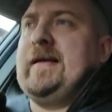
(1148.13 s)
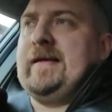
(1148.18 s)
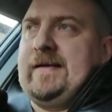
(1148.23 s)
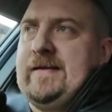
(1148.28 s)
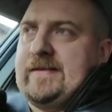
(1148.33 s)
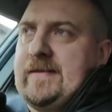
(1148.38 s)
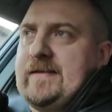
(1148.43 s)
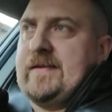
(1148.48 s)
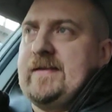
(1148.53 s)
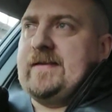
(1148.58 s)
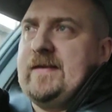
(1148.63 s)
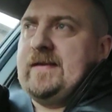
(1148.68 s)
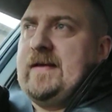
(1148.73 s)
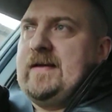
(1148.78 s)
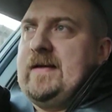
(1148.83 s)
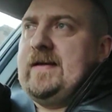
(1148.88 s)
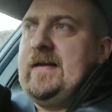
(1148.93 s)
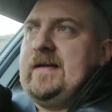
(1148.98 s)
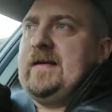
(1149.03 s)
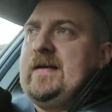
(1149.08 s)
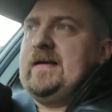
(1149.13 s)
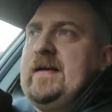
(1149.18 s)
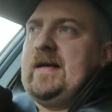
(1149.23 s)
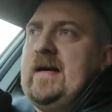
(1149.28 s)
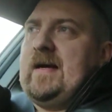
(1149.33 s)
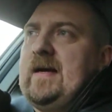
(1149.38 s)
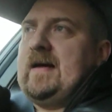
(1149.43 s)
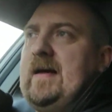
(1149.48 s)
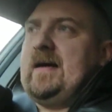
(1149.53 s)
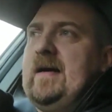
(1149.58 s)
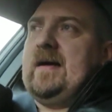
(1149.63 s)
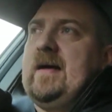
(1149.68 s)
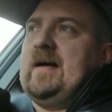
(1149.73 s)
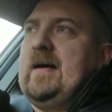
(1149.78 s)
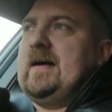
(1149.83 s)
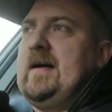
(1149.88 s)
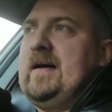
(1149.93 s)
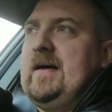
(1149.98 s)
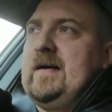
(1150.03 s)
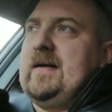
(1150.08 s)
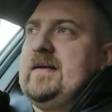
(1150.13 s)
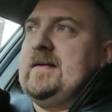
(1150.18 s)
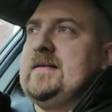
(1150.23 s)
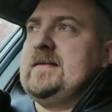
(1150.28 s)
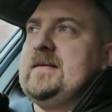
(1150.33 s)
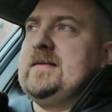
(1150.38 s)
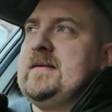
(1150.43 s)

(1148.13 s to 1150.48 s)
is. I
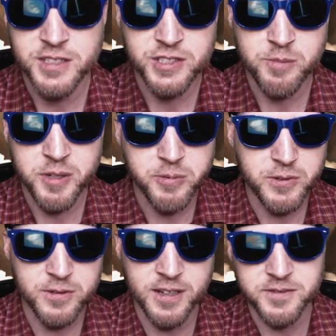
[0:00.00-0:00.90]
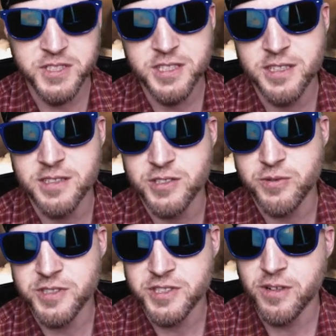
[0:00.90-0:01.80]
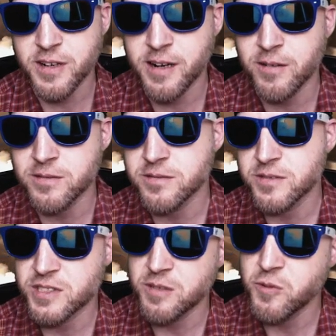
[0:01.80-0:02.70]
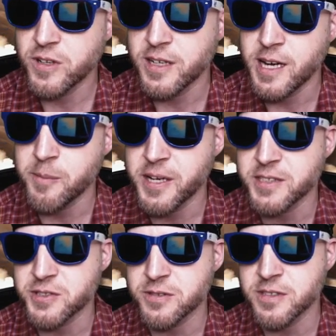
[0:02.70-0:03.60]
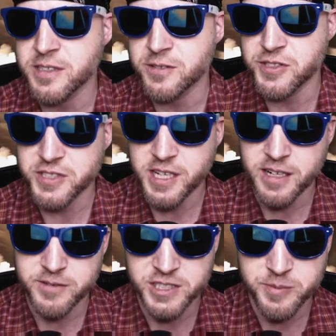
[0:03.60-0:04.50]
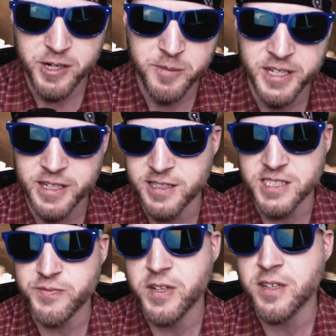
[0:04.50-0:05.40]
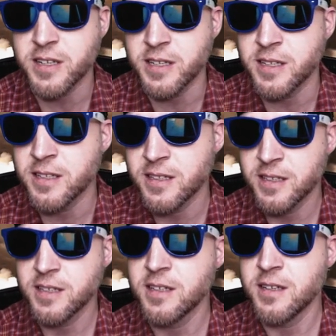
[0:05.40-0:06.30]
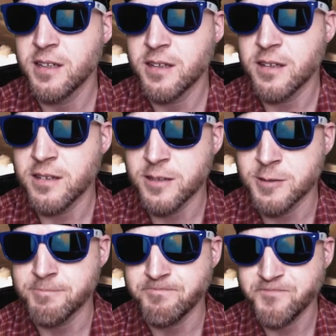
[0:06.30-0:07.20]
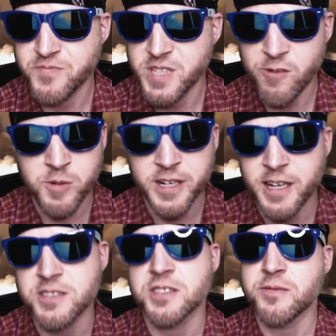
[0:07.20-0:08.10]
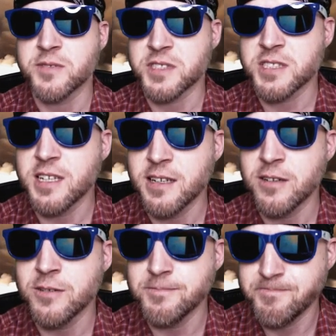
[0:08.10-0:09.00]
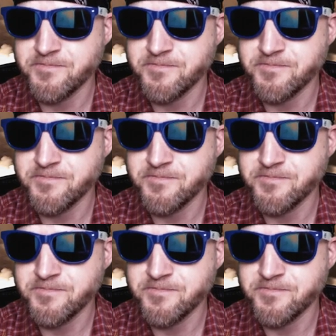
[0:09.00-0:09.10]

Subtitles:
Some people I've seen sort of start out somewhat haphazardly. They're just kind of experimenting, and that's fine. Everybody has a different style.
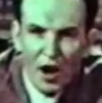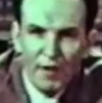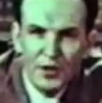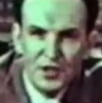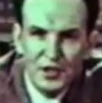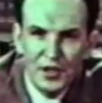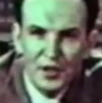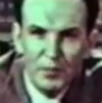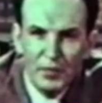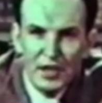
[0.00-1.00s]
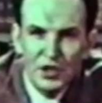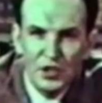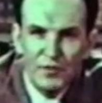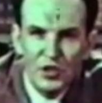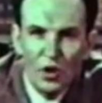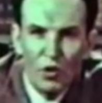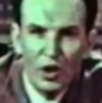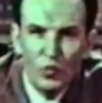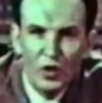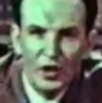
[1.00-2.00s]
offers us in the pages of his
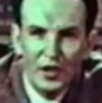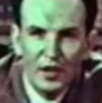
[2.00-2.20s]
holy word.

——

* [TRY IT] Word for word, give again the lines from the line holding "[0:02.70-0:03.60]" through the last line of the material, both included; pictures are not part of the copy.

* [EXERCISE ANSWER]
[0:02.70-0:03.60]
[0:03.60-0:04.50]
[0:04.50-0:05.40]
[0:05.40-0:06.30]
[0:06.30-0:07.20]
[0:07.20-0:08.10]
[0:08.10-0:09.00]
[0:09.00-0:09.10]

Subtitles:
Some people I've seen sort of start out somewhat haphazardly. They're just kind of experimenting, and that's fine. Everybody has a different style.
[0.00-1.00s]
[1.00-2.00s]
offers us in the pages of his
[2.00-2.20s]
holy word.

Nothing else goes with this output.